La ricerca in altre fonti giuridiche che possano essere di aiuto per la definizione della

nozione di stoccaggio provvisorio, non permette di giungere ad un approdo certo: il paragrafo

4 dell’allegato alla Delibera del Comitato Interministeriale 27 luglio 1984, recante

disposizioni per la prima applicazione dell’art. 4 del D.P.R. 10 settembre 1982, n. 915, si

limita ad ammettere lo stoccaggio di rifiuti tossici e nocivi in funzione del previsto

smaltimento degli stessi mediante trattamento e/o stoccaggio definitivo.

Unico dato certo ricavabile dalle definizioni proposte è il carattere di temporaneità dello

stoccaggio in attesa, previsione o in funzione del realizzarsi di una qualsiasi successiva fase

dello smaltimento dei rifiuti. Nulla viene detto circa le condizioni, le modalità di

conduzione/realizzazione, l’ubicazione dello stoccaggio provvisorio.

La giurisprudenza14 ha approfondito e meglio delineato alcuni aspetti della nozione: "per

stoccaggio provvisorio deve intendersi la raccolta e l’immagazzinamento dei rifiuti in attesa

della loro eliminazione sia che il detto immagazzinamento avvenga nei luoghi di produzione

sia che esso venga effettuato altrove, sicchè solo nell’ipotesi in cui i rifiuti siano trattenuti in

attesa del loro ritiro da parte di ditte specializzate e tale ritiro sia frequente e, comunque a

scadenze molto ravvicinate può escludersi che la detenzione dei rifiuti per brevissimi periodi

integri lo stoccaggio provvisorio"15.

La nozione sarebbe, quindi, connotata nel senso:

• della non precarietà16 del deposito di rifiuti in riferimento al luogo di deposito ed ai tempi

di permanenza, e

• dell’oggettiva destinazione dei rifiuti medesimi a successive fasi dello smaltimento.

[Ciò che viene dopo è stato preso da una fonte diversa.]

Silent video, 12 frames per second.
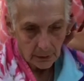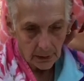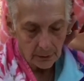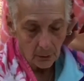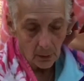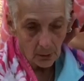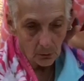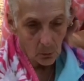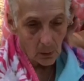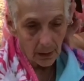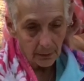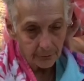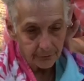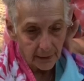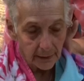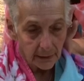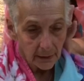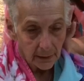I know I'll
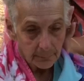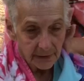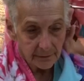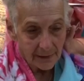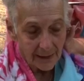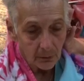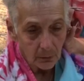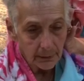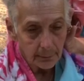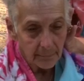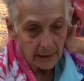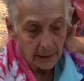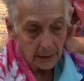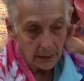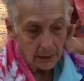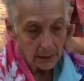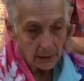qualify because I only make...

Emerge, inoltre, la non diretta rilevanza17 della dislocazione dello stoccaggio sul terreno

circostante o meno l’insediamento produttivo dei rifiuti, così come l’assenza di un nesso

diretto tra produttore dei rifiuti e rifiuti stoccati.

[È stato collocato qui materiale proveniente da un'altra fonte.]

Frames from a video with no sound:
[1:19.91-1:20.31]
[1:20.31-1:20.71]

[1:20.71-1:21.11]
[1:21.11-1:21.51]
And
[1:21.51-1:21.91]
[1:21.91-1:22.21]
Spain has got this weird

2.1. Brevi cenni sulla regolamentazione ed autorizzazione allo stoccaggio provvisorio

E’utile considerare per sommi capi, i principi base della regolamentazione dello

smaltimento, ed evidenziare quale sia il regime autorizzatorio previsto per lo stoccaggio

provvisorio nell’ambito del D.P.R. 915/82, al fine di meglio comprendere, successivamente,

quello previsto dal D.Lgs. 22/97 per le forme di deposito ivi contemplate.

Il criterio della regolamentazione dello smaltimento nel quadro normativo in esame

consiste "nell’obbligo di autorizzazione per tutte quelle attività di smaltimento che possono

12 Di Fidio M., op. cit. supra a nt. 3.

13 Giampietro P., op. cit. supra a nt. 11.

14 Vedi Cass. Pen. Sez. III, sent. 27 giugno 1992 n. 7568 (cc. del 24 aprile 1992), Carobbi (rv 190932) in Rivista

Penale 1993, pag. 503 e ugualmente Cass. Pen. Sez. III, sent. 18 settembre 1996 n. 8481 (cc. del 27 giugno

1996), Peretto (rv 206388).

15 Cass. Pen. Sez. III, 18 settembre 1996, supra a nt. 14.

16 Vedi Cass. Pen., Sez. III, sent. 12 febbraio 1996 n. 310 (cc. del 07 novembre 1995), Ciriani (rv 204245)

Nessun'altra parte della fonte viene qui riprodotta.